Security researcher Symantec has discovered that a number of well-known hacking collectives are actually highly trained independent groups targeting large corporations for financial gain.
The likes of Apple, Facebook and Twitter have all faced cyberattacks in the past and it is now thought that this is only viable if the information that is acquired is then sold or traded through some “financial market.”
Vikram Thakur, senior manager at Symantec, indicated that several of these groups are being tracked and their methods analysed. FIN4 is one such group, which uses knowledge of the investment banking industry and social engineering to acquire email address and other personal information. Although FIN4 has less technical skill than some other hacking groups, it has still instigated breaches at a number of large corporations.
Symantec has identified another group, which it has dubbed Morpho and is believed to be responsible for several Silicon Valley breaches in 2013. Morpho frequently uses the “watering hole” technique, infecting websites which are likely to attract their target victim. The hacking collective has been known to target iPhone developers as well as the pharmaceutical and aviation industries. Symantec is aware of 49 organisations that have been breached by Morpho since 2012, with numbers rising each year.
Symantec explained that because the group use multiple proxies to disguise its location, it is difficult to apprehend any of its members.
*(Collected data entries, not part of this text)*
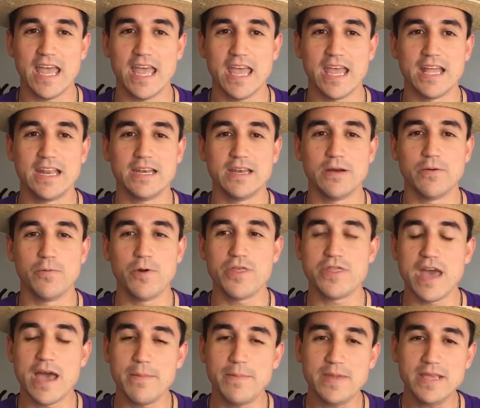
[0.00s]
And
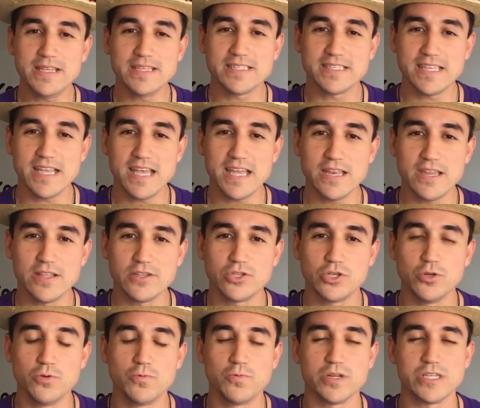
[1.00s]
with that being said,
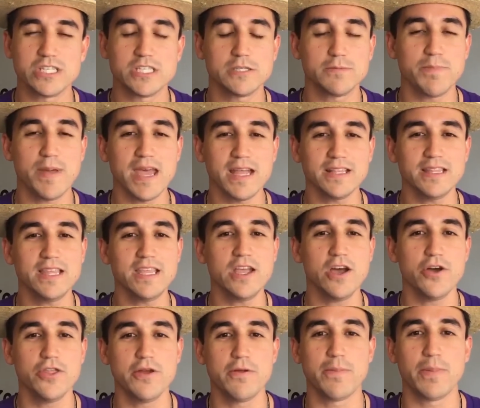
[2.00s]
to respect the
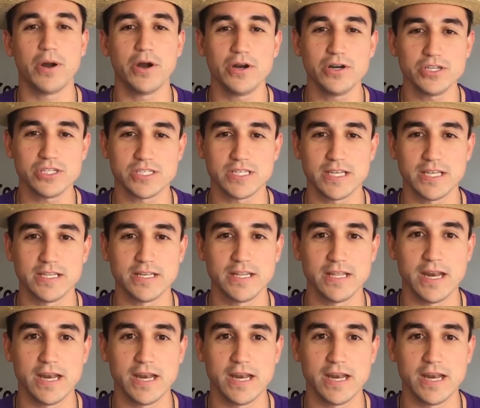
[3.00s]
other person,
The use of encryption to hide where they’ve stored stolen information also makes the job of law enforcement more challenging.
“Based on the profile of the victims and the type of information targeted by the attackers, Symantec believes that Morpho is financially motivated, stealing information it can potentially profit from,” the security researcher explained. “The group appears to be agnostic about the nationality of its targets, leading us to believe that Morpho is unaffiliated to any nation state.”
According to Symantec, law enforcement in both the US and Europe have been informed of its research in the hope that it can help prevent future attacks.